- Data to process -
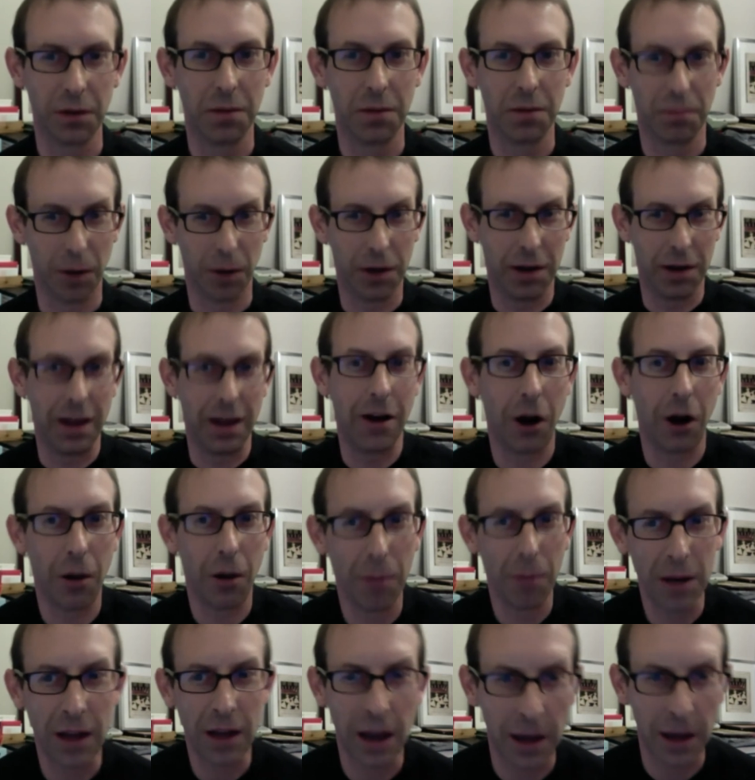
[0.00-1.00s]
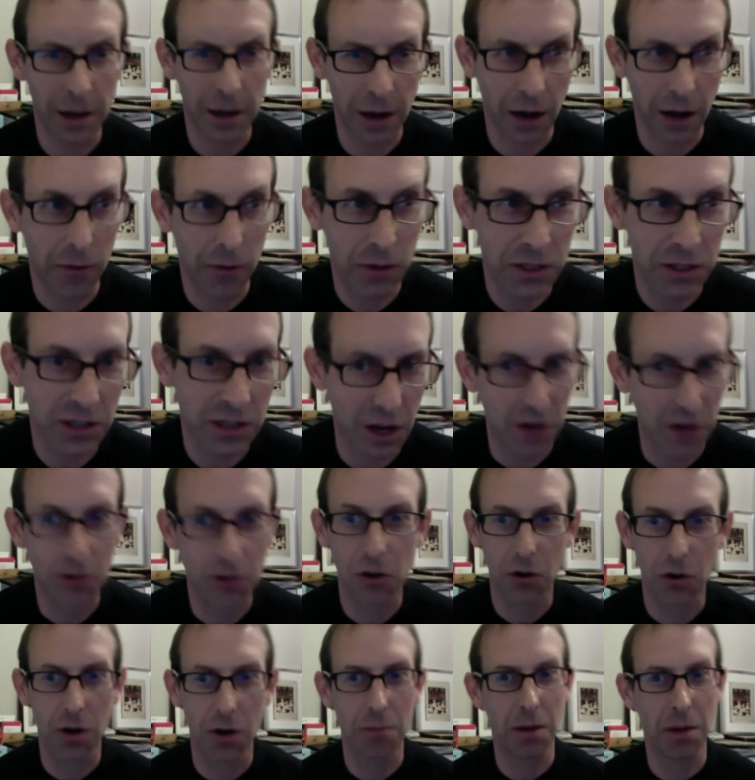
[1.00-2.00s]
But it all began, I would say,
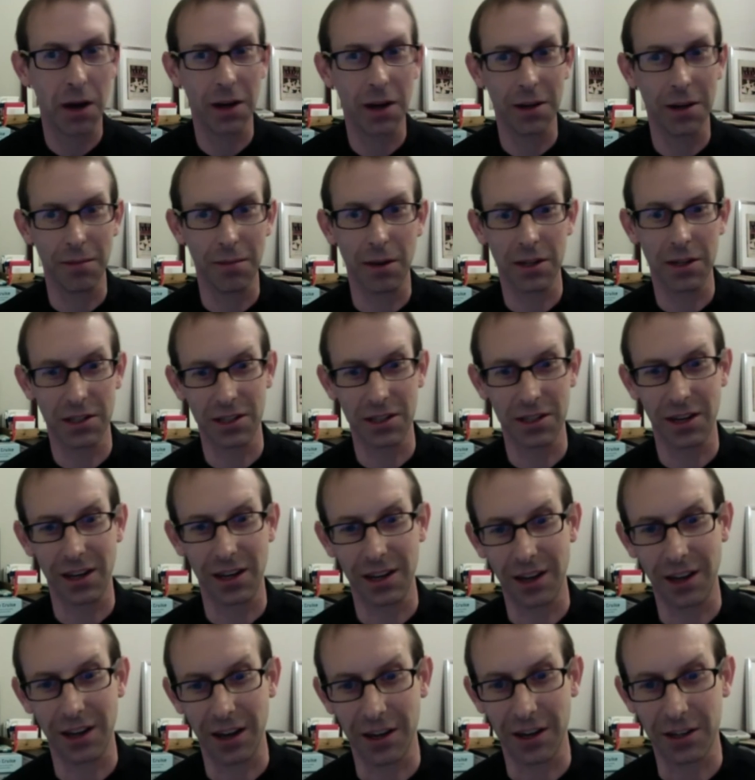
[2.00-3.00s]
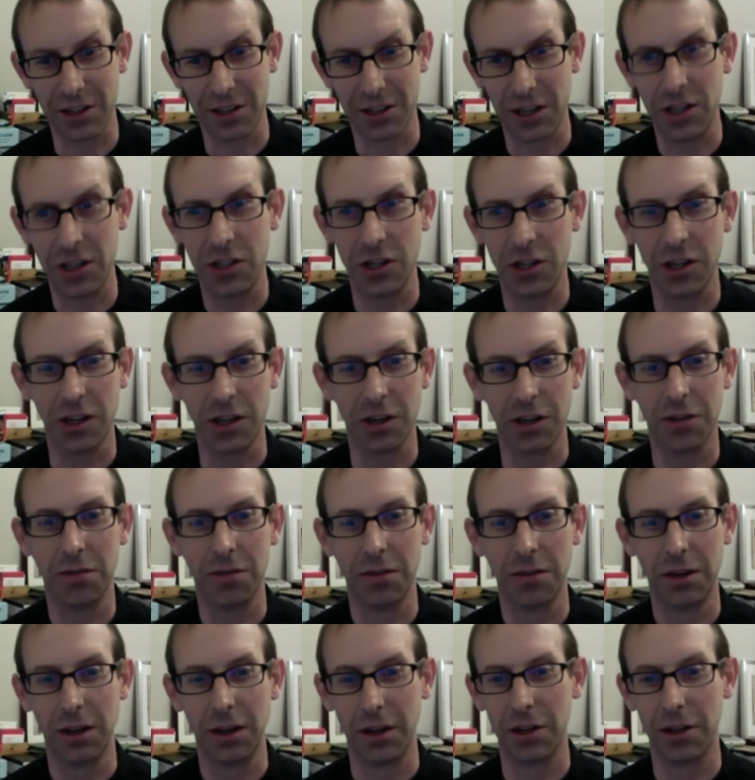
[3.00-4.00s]
during my stay and teaching
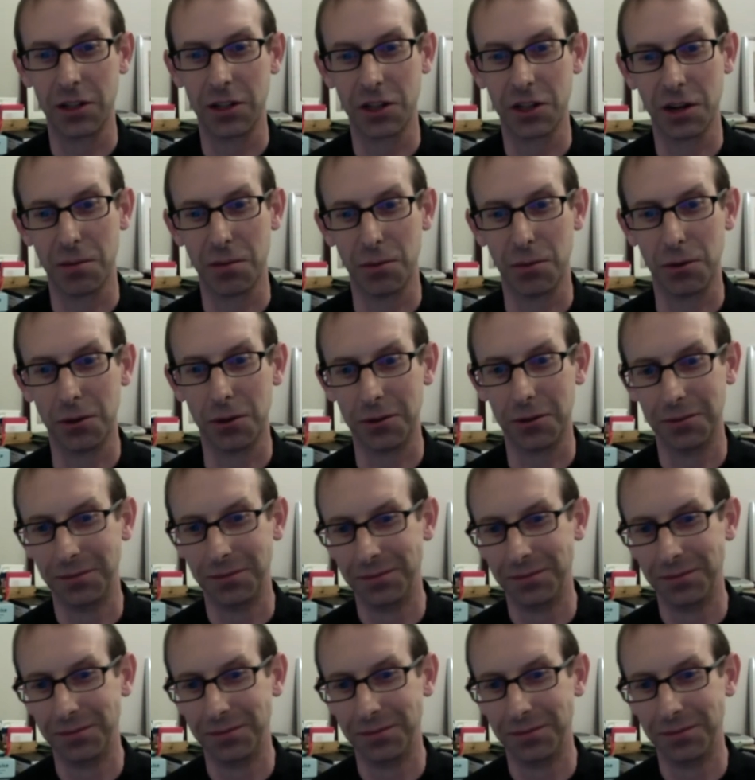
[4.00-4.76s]
in Istanbul.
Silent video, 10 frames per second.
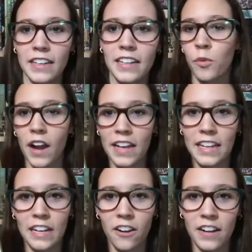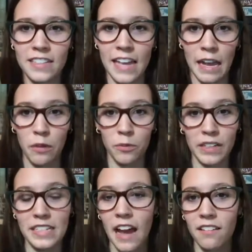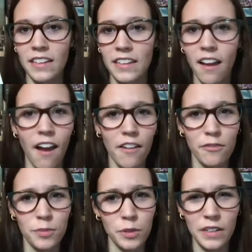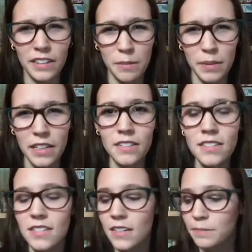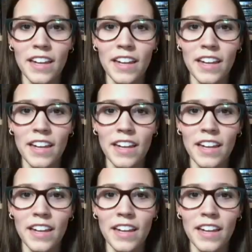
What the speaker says: From what I hear, it's a retelling of Beauty and the Beast.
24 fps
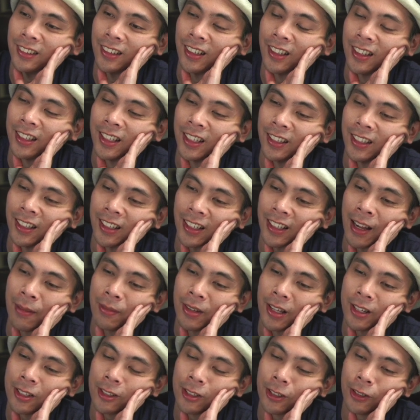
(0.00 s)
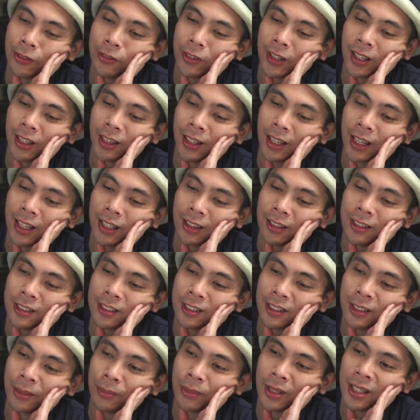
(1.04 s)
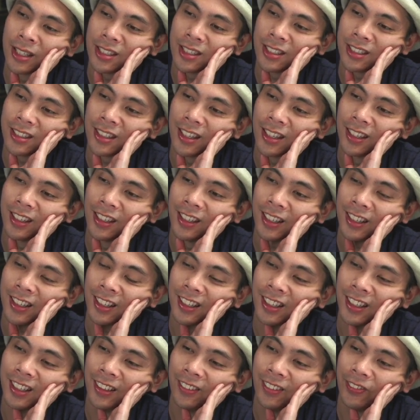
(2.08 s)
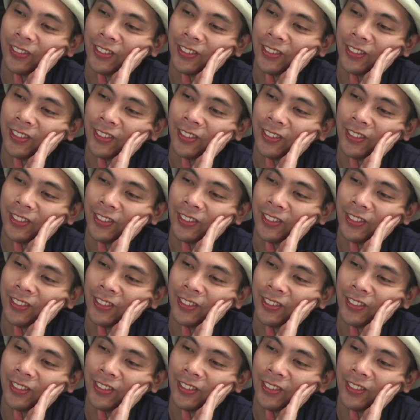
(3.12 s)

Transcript: on that. Like, I'm not sure if I like this aesthetic,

- What you will do -
A faithful copy of all the records is required, with the pictures left out.

- Answer box -
[0.00-1.00s]
[1.00-2.00s]
But it all began, I would say,
[2.00-3.00s]
[3.00-4.00s]
during my stay and teaching
[4.00-4.76s]
in Istanbul.
Silent video, 10 frames per second.
What the speaker says: From what I hear, it's a retelling of Beauty and the Beast.
24 fps
(0.00 s)
(1.04 s)
(2.08 s)
(3.12 s)

Transcript: on that. Like, I'm not sure if I like this aesthetic,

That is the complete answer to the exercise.